A insegurança no agro sul brasileiro

Publicado em: 28/08/2023

Por Ivan Ramos , diretor executivo da Fecoagro

A caixinha de surpresas no setor agropecuário continua presente. Quando não é uma coisa, é outra. Neste ano especialmente, devido a mudanças nos governos, tanto na União quanto nos estados, a implantação de novidades parece estar mais presente. Novos comandos políticos normalmente trazem consigo novas diretrizes nas assessorias. Às vezes técnicas, outras vezes políticas e muitas vezes ideológicas. É aí que a situação se complica para quem está no dia a dia da produção, independentemente de quem esteja no poder. O setor agropecuário frequentemente é afetado por medidas quase sempre tomadas em gabinetes, o que pode provocar consequências desagradáveis. 

A rotatividade nos comandos é saudável, assim como a mudança de pessoas em cargos. No entanto, tomar decisões de mudança sem considerar o que estava funcionando bem e, pior ainda, sem ouvir os afetados, é algo que não deveria acontecer. A recente decisão do Ministério da Agricultura de reduzir a janela de plantio de soja no sul do Brasil foi uma medida impactante nos três estados da região sul do país. Reduzir a época de plantio de 140 para apenas 100 dias afeta diretamente os agricultores, acarretando consequências indesejáveis e tendo impacto nas receitas. Isso não afeta apenas os agricultores, que terão uma renda menor e ociosidade na terra em janeiro e fevereiro, mas também os cofres públicos. Afinal, um plantio menor – em Santa Catarina, quase 60 mil hectares deixarão de ser cultivados – significa menos atividade econômica, menos sementes, menos adubos, menos defensivos, menos transporte e menos uma série de atividades que o campo gera. 

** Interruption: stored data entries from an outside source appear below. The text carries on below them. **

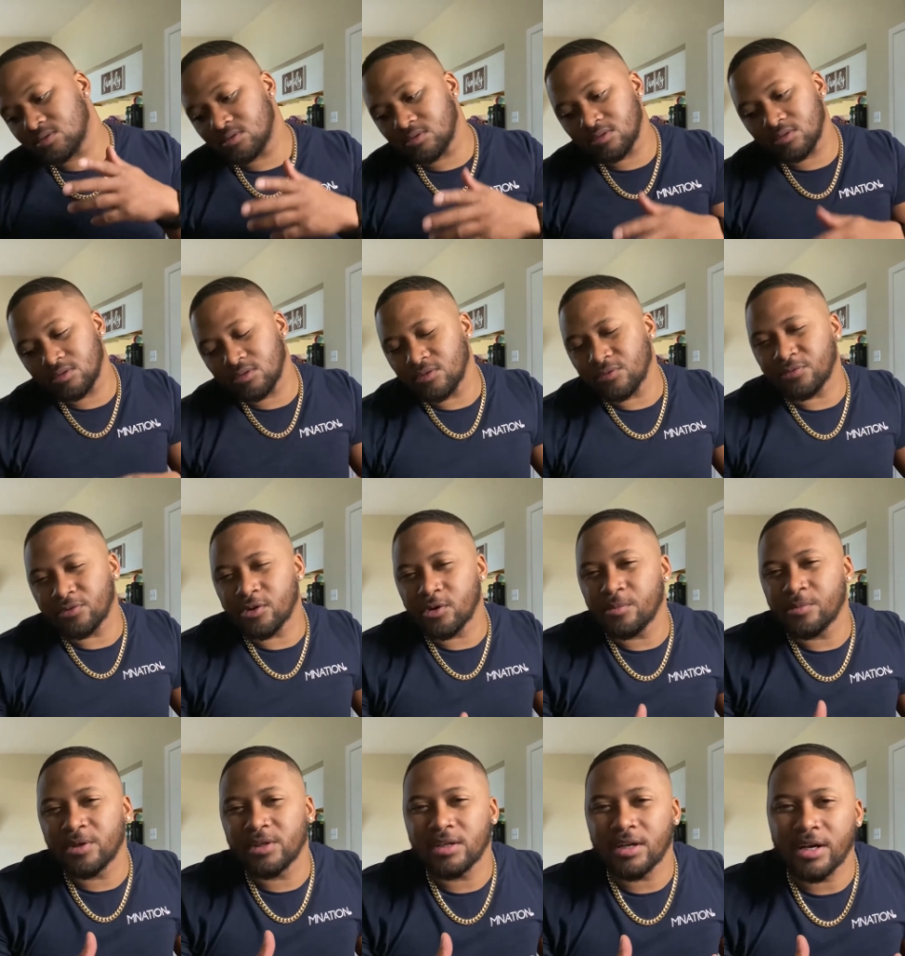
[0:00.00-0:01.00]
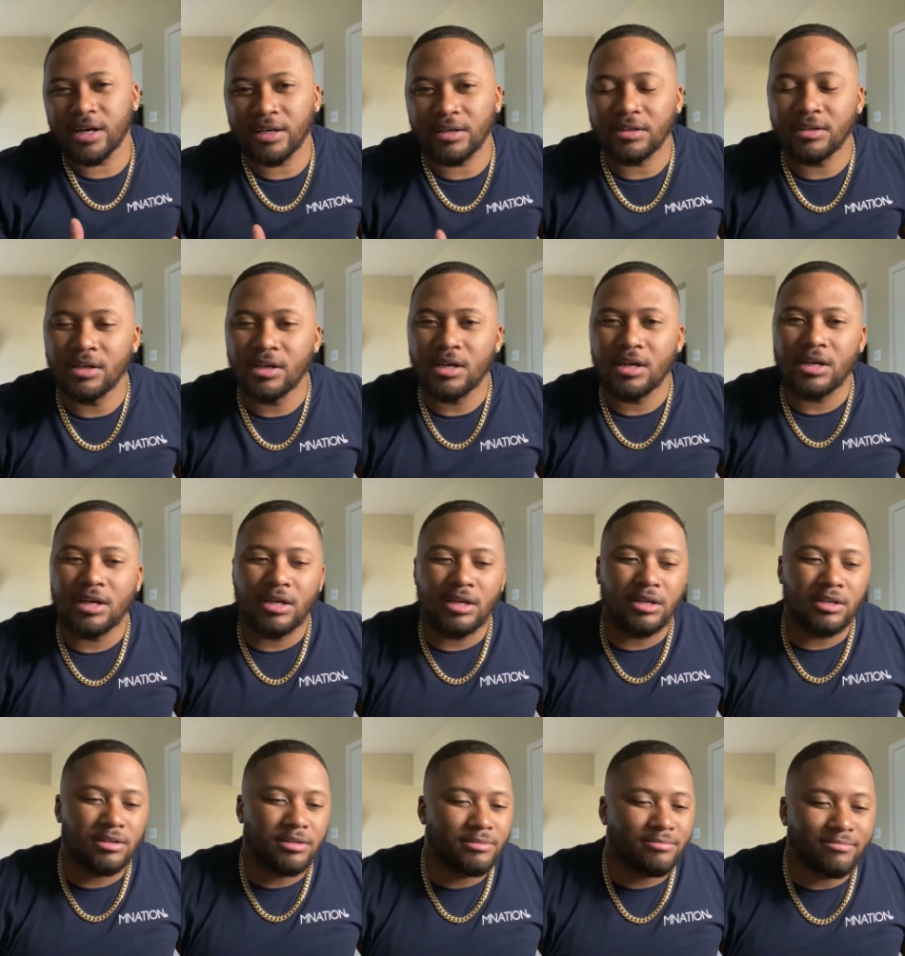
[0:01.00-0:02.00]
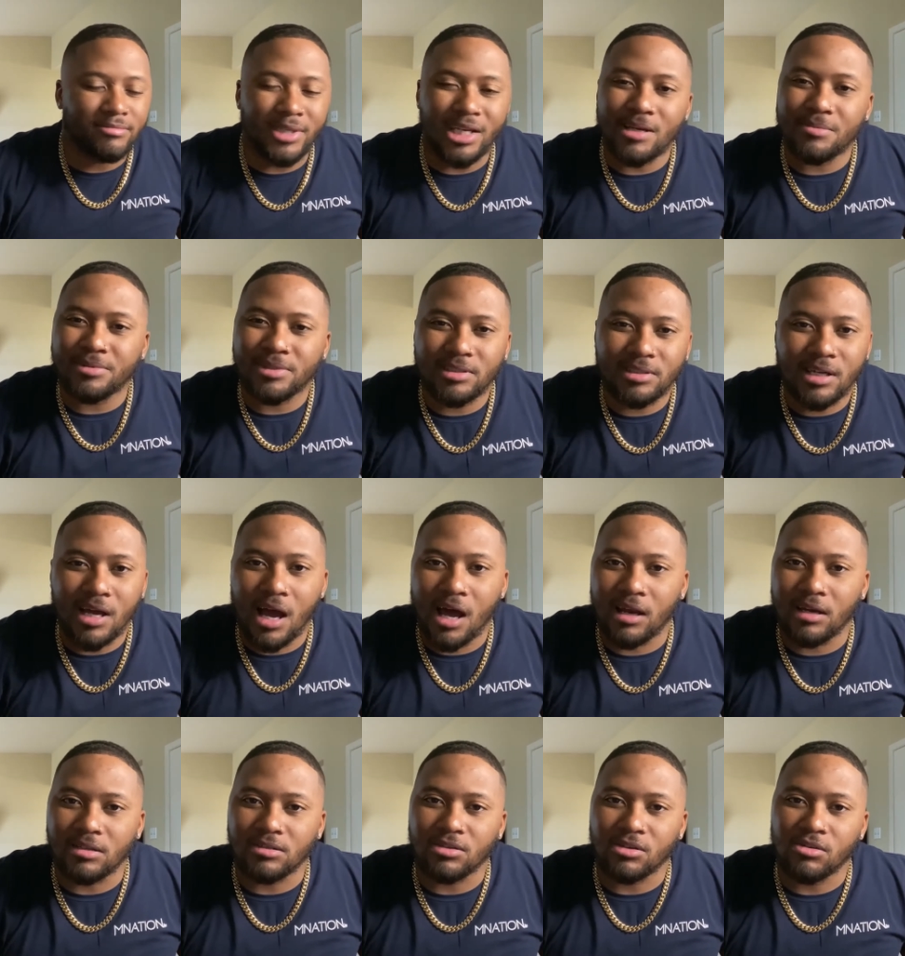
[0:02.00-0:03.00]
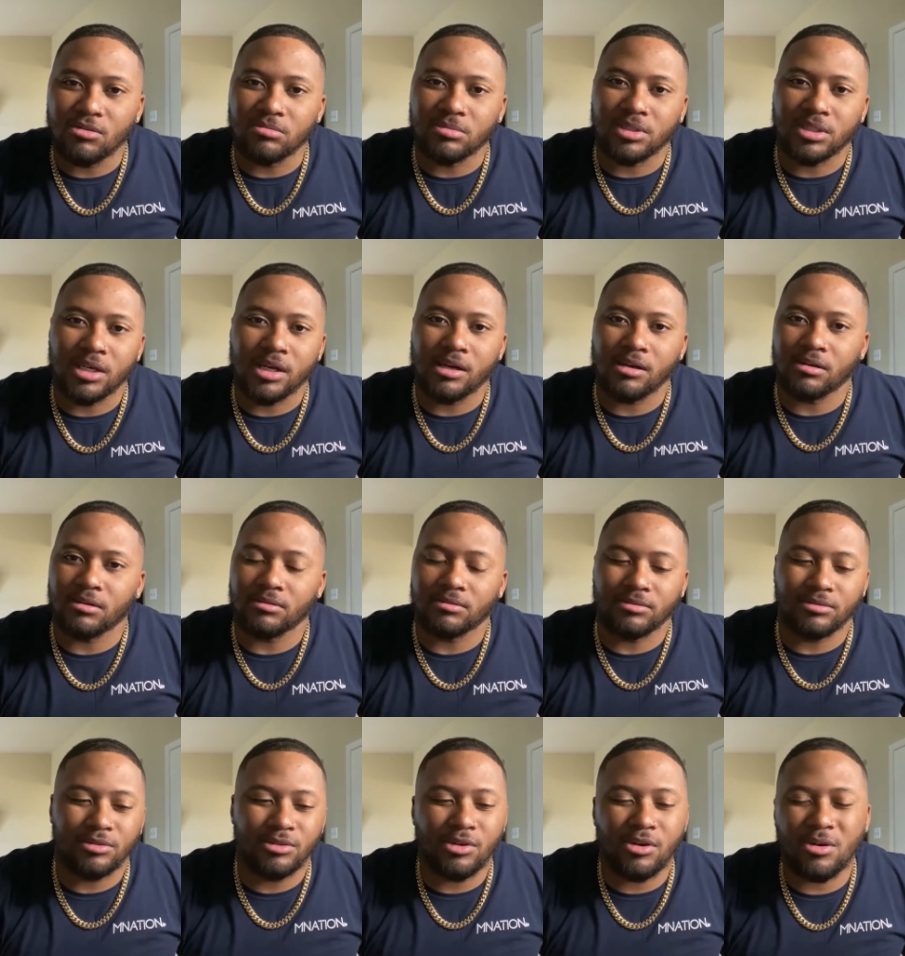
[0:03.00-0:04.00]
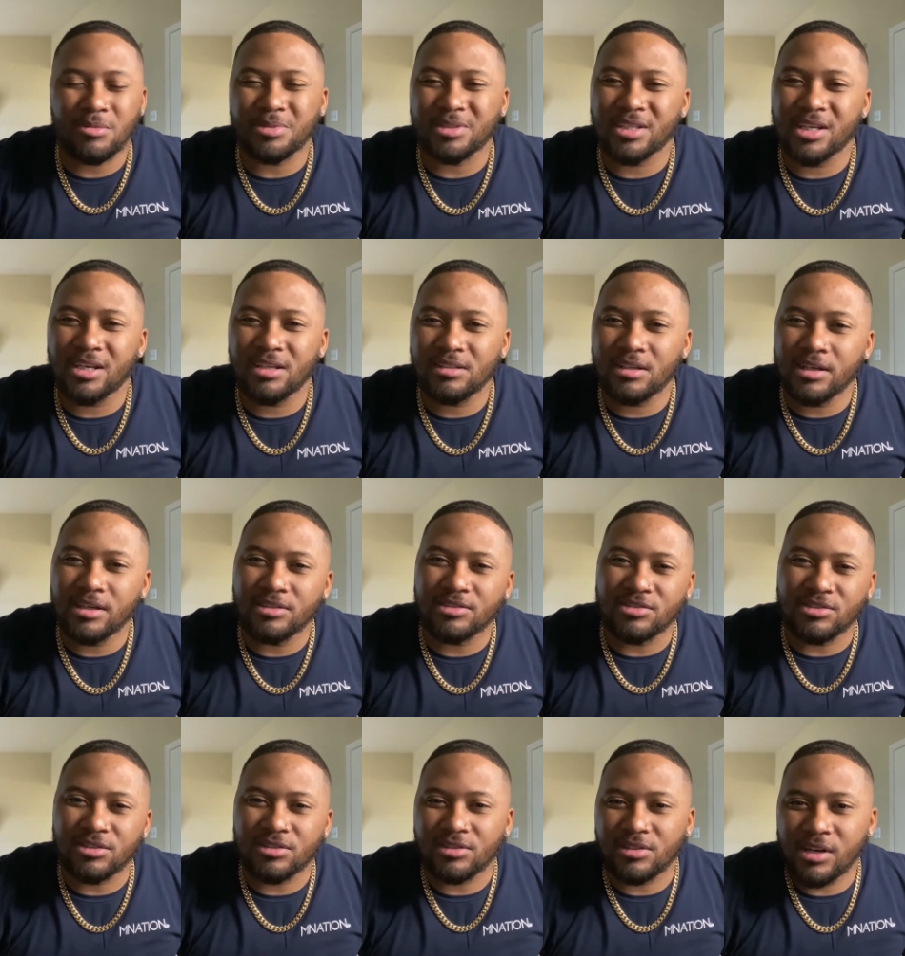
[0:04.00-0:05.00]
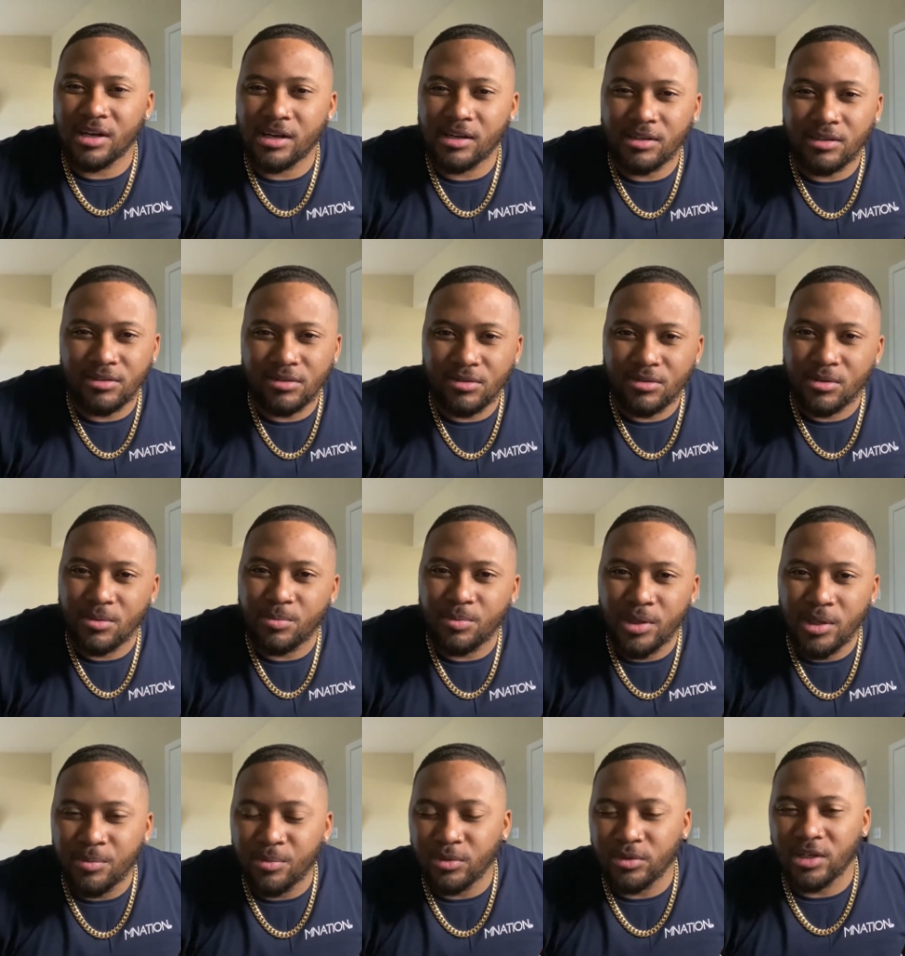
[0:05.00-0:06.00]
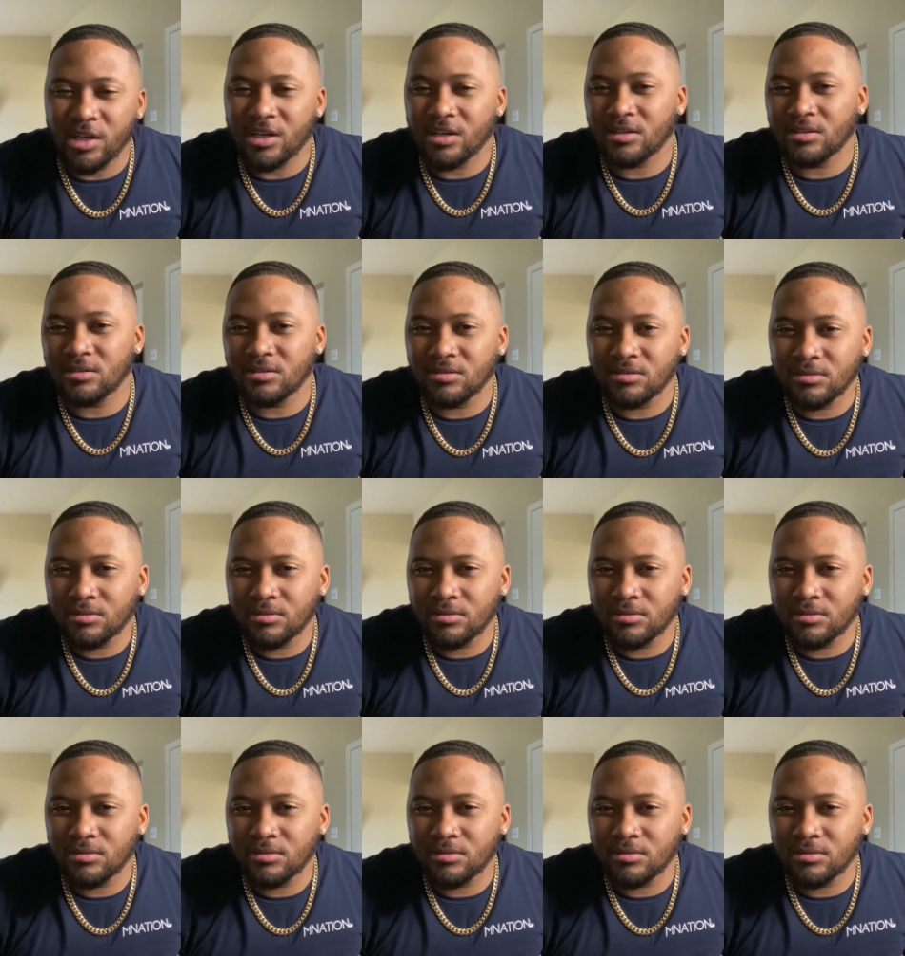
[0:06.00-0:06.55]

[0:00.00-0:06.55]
you feel me, like Nipsey died in his hometown. You know what I'm saying? It's just like the people that,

Como resultado, haverá uma diminuição no movimento econômico, afetando a arrecadação de tributos nos estados afetados. No caso de Santa Catarina, a decisão do Ministério da Agricultura de publicar a Portaria 840, estabelecendo novos períodos de plantio de soja e ignorando as práticas anteriores, terá repercussões ainda piores. Não plantar milho na safrinha, ou seja, em janeiro e fevereiro, prejudicará o plantio do milho na safra de verão que antecede a soja. Os agricultores preferirão usar a terra para a soja de verão, prejudicando o plantio de milho e reduzindo a oferta do grão no nosso estado. Isso provavelmente nos obrigará a buscar o produto em outros estados para abastecer nossas agroindústrias, o que resultará em maiores custos e perda de receita fiscal para o estado. 

Do ponto de vista do governo federal, o argumento é que a redução do tempo visa a diminuir o risco de propagação da ferrugem asiática. No entanto, os técnicos da região sul argumentam que historicamente esse risco não existe aqui devido ao clima frio. No entanto, em Brasília, a perspectiva é diferente, como se todas as regiões tivessem o mesmo clima num país de proporções continentais. O Ministro da Agricultura menciona que está sendo estudada a possibilidade de regionalizar a medida. Se isso é viável, por que não foi feito antes de anunciar a Portaria que está causando impactos no campo e prejudicando a imagem do governo? 

No Brasil, infelizmente, as decisões muitas vezes são tomadas sob pressão. No Paraná, já começou um movimento de protesto contra a medida. Aqui em Santa Catarina, após inúmeras tentativas do governo estadual junto ao governo federal, as entidades do setor agropecuário, que compõem o Fórum Permanente do Setor, também se manifestaram e apresentaram uma exposição detalhada dos problemas, solicitando ao Ministro que reconsidere a Portaria. Vamos ver se essa solicitação terá algum eco, uma vez que, geralmente, aqui no estado, apesar de sermos expressivos produtores de alimentos e o sexto maior arrecadador de tributos para a União, temos pouca voz no âmbito federal. Esperamos que desta vez as coisas funcionem. Pense nisso.